Sharon: The industry itself is probably about two years behind the US, and that comes with certain benefits because you can kind of be like a fast follower, and so you see what’s working and you go right, well I’ll do similar things. And so I would suggest that most of the podcast networks that we work with have always done live reads,  and normally they’ve done what’s called ‘baking them in’ which is, obviously you can’t tell but on podcast starts recording and you read the ad and then that’s the show, now with technology that’s becoming available, people are starting to do what radio’s doing in streaming, and in stream ad replacements and things, and so you can’t really tell but what sounds like a host read ad is still a host read ad it’s just not baked in, it’s kind of being dynamically inserted when the podcast file gets called. So you can do geographic targeting, you can do frequency capping…and to the listener, you’d never know.

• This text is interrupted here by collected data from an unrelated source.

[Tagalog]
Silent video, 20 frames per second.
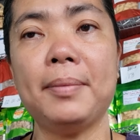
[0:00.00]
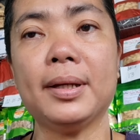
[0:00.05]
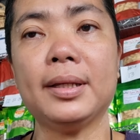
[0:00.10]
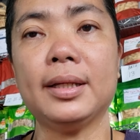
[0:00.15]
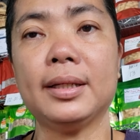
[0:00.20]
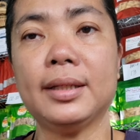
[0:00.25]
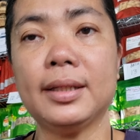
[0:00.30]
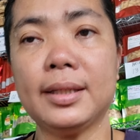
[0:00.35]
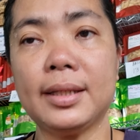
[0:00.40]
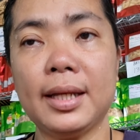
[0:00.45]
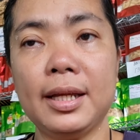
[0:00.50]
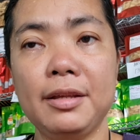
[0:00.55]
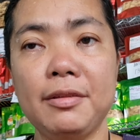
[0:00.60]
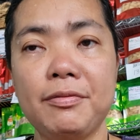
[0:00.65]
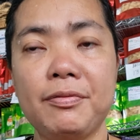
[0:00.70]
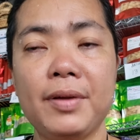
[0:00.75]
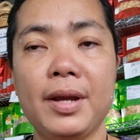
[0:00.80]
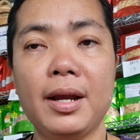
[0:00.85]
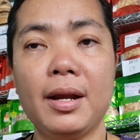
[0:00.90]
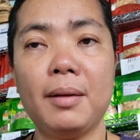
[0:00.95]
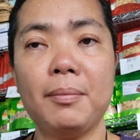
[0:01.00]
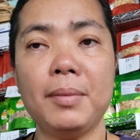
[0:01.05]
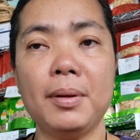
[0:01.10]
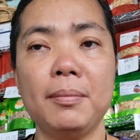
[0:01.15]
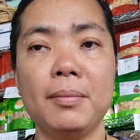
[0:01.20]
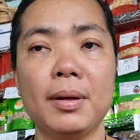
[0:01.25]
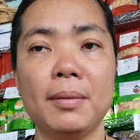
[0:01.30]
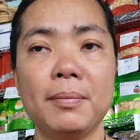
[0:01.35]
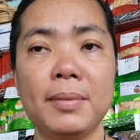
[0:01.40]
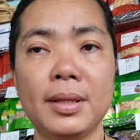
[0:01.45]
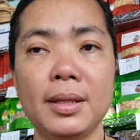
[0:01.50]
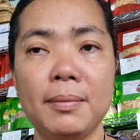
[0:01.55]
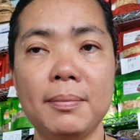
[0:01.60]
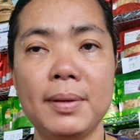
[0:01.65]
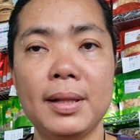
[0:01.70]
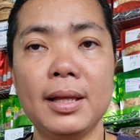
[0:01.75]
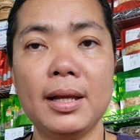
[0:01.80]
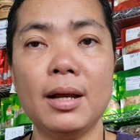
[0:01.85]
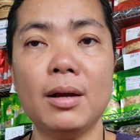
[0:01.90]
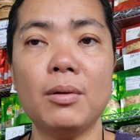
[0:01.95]
pag nag-trade fair, may mga
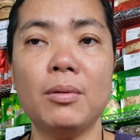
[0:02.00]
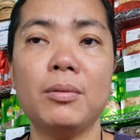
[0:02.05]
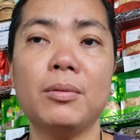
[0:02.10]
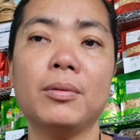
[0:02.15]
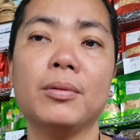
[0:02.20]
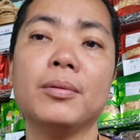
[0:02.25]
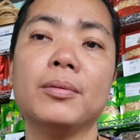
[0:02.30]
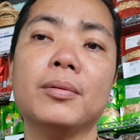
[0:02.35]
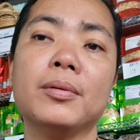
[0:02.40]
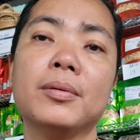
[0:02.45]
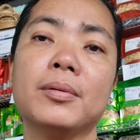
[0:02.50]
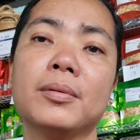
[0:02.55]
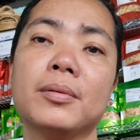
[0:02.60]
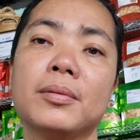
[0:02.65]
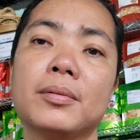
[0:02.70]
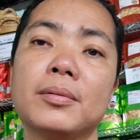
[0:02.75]
binibili akong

Tristan: But being able to place new ads in old podcasts, I just think for the consumers benefit… I think you’d much rather be listening and hear an ad that’s current and relevant, than an ad that was recorded four years ago and might not even be a thing anymore.”

radioinfo: Do you see a shift from radio to on-demand, with podcasting?

Sharon: Yeah I mean, we are a unique podcast company because we have never, never will prophesise the doom of radio. Radio at their core are huge, powerful media entities, and radio is not going to “die”, even though we, seemingly, are trying to prophesise it wherever we go. So the reality is that listener demands are changing, and it’s an on demand world first, and spotify and pandora and all those music companies have really done that, and paved the way, and spoken word content will follow, and radio will figure it out, and they are figuring it out. Like some of the best podcasts in Australia at the moment are coming from commercial radio, and I don’t mean the catch-up shows, I mean they are actually creating good bespoke content.

Tristan: I don’t think radio’s going anywhere, any time soon. But it’s interesting because even though podcast listenership is growing at quite a rapid rate, that listenership isn’t coming from radio. It’s not eating radio’s listeners, it’s a totally new market. People that aren’t even high frequency radio listeners, people that you’d be more likely, prior to this, reach with a YouTube ad, are now getting into podcasts. So it’s growing its own market, moreso than eating into radio.